The screen-atom version shows a full loading view; the flag version shows a throbber in the corner while the user keeps working.

Escape hatches — when to split processes

Everything above assumes state fits in one ExRatatui.App. That's usually the right default. But sometimes the state machine doesn't really belong to the UI:

  • Background data that should survive a UI restart. A cache, a subscription to external events, a long-running computation.
  • Shared state across multiple TUI sessions. Over SSH, each client gets its own Server — if all clients should see the same data, that data lives in a sibling GenServer, not in app state.
  • Hardware or external resources. A serial port, a database connection, a websocket — these want their own lifecycle.

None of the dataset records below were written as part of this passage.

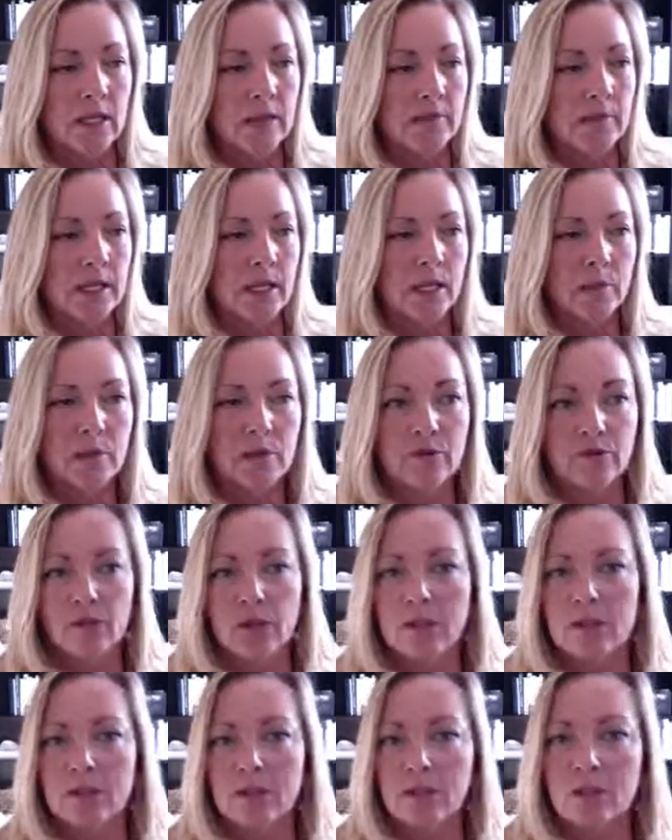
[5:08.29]
They can be
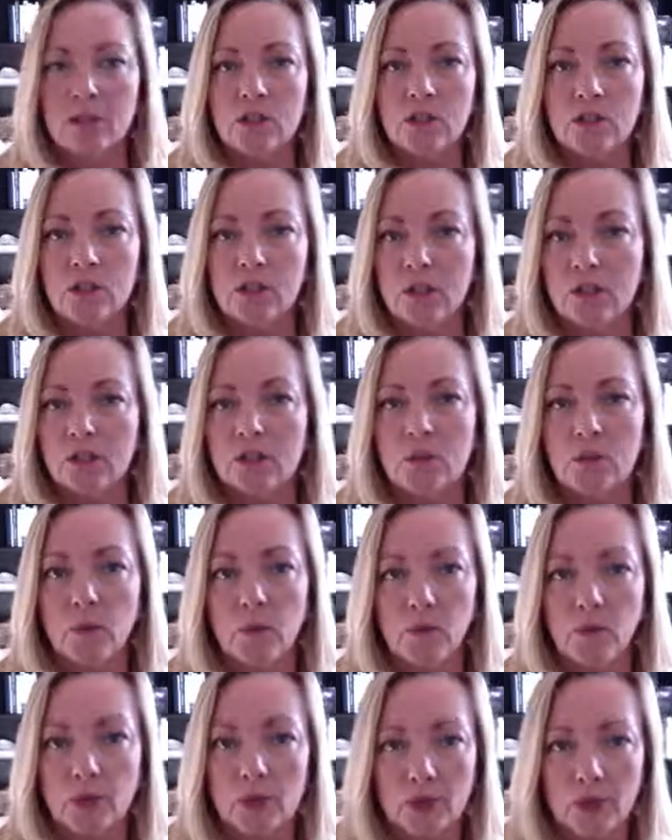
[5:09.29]
friends that just want to
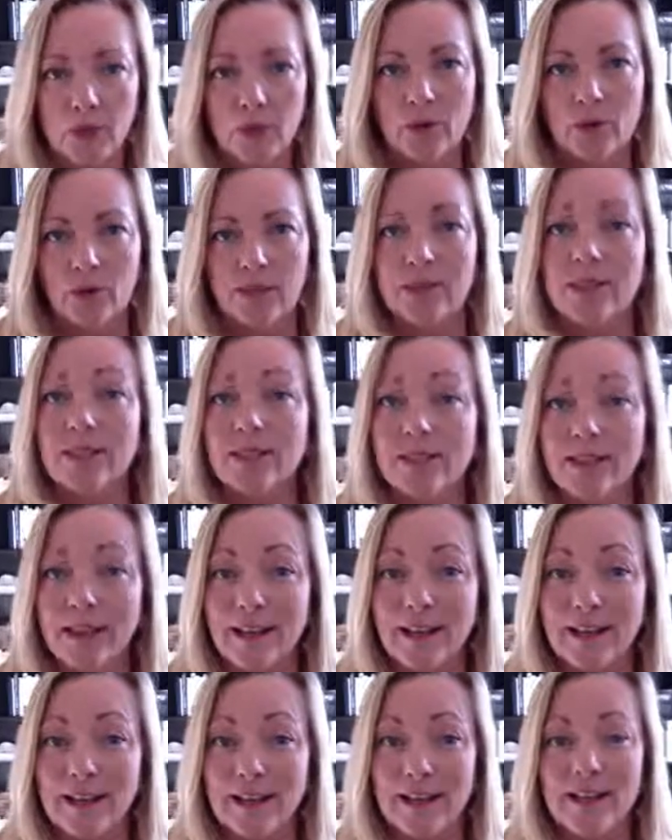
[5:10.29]
support your
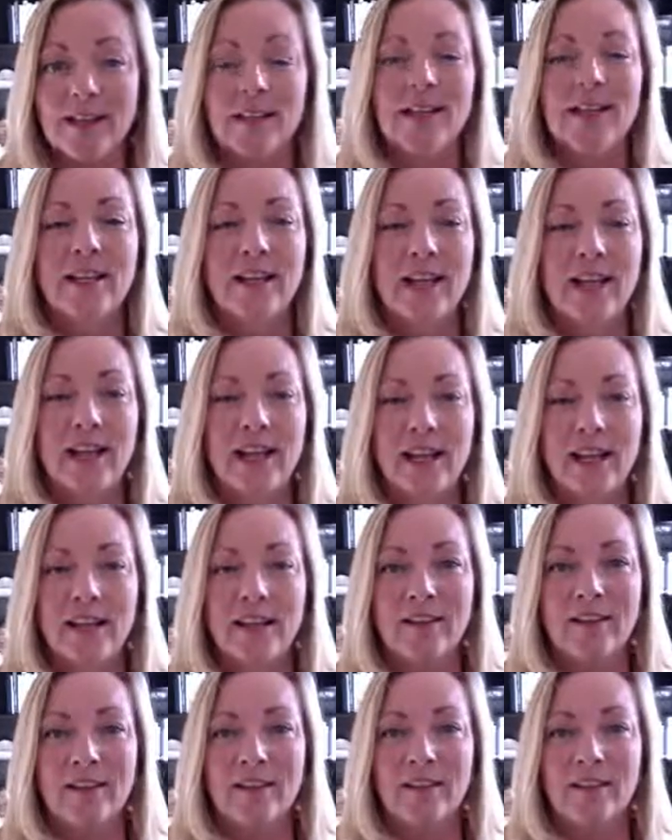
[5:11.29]
success
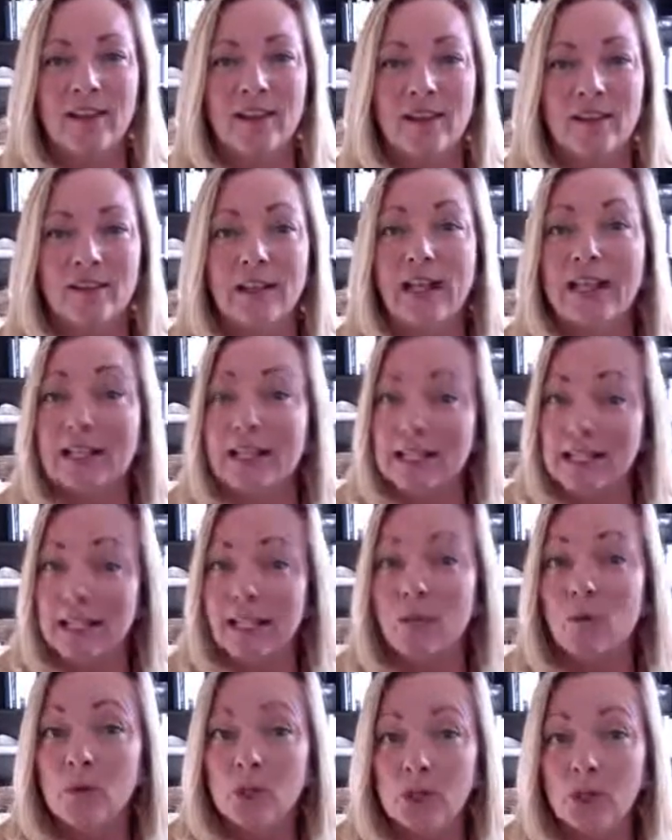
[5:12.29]
and like
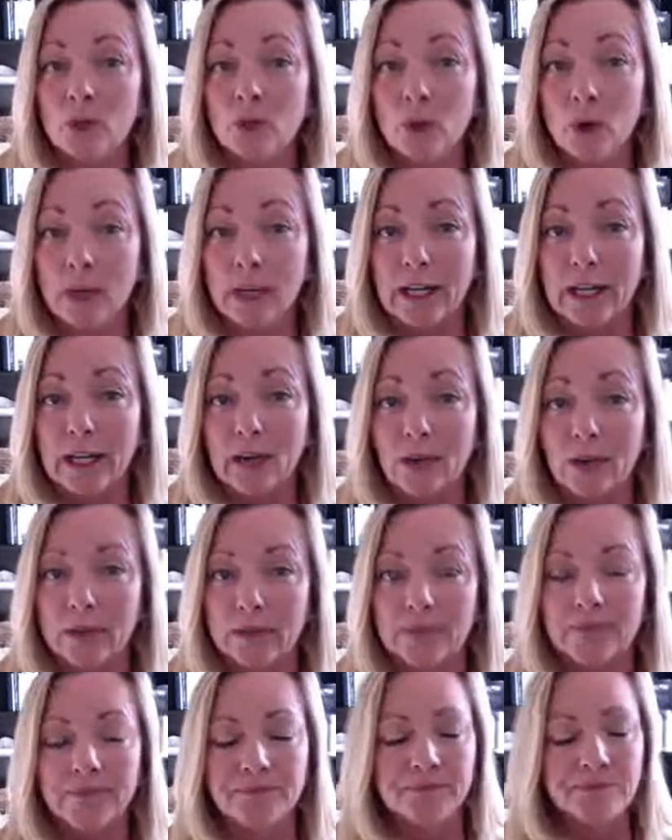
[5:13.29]
seeing what you're working
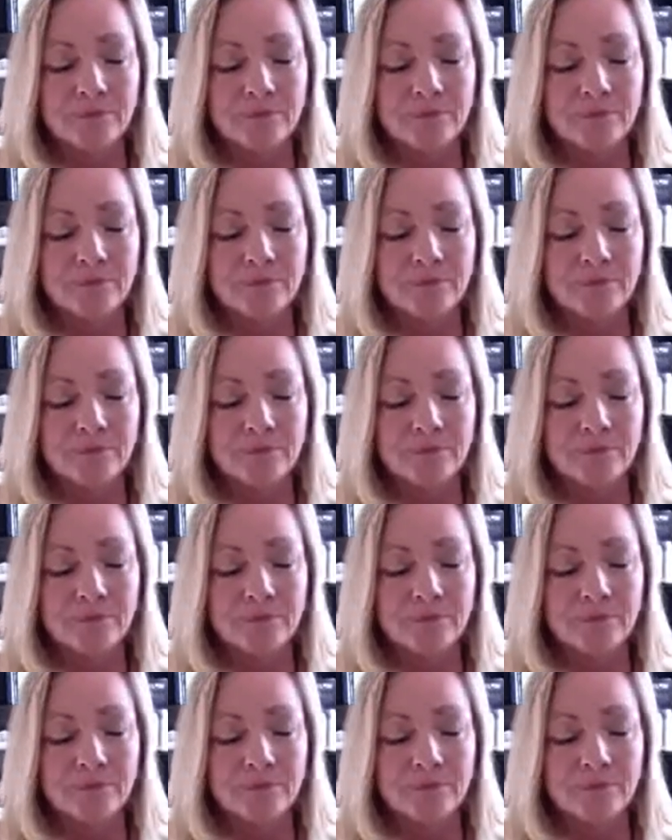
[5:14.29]
on.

In those cases, spin up a separate GenServer (or Agent, or Registry) as a sibling under the same supervisor. Your ExRatatui.App calls into it in handle_event/2/update/2 and subscribes to its updates. The app stays focused on "what the user sees right now"; the sibling handles "what's true about the world."

# supervisor
children = [
  MyApp.DataService,        # owns the cache, subscribes to upstream
  {MyApp.TUI, transport: :local}
]

# in TUI
def handle_event(%Event.Key{code: "r"}, state) do
  MyApp.DataService.refresh()     # fire-and-forget
  {:noreply, state}
end

def handle_info({:data_updated, data}, state) do
  {:noreply, %{state | data: data}}
end

Over SSH or distribution, MyApp.DataService is one singleton; the TUI children are per-session. That's exactly what you want — one source of truth, many views.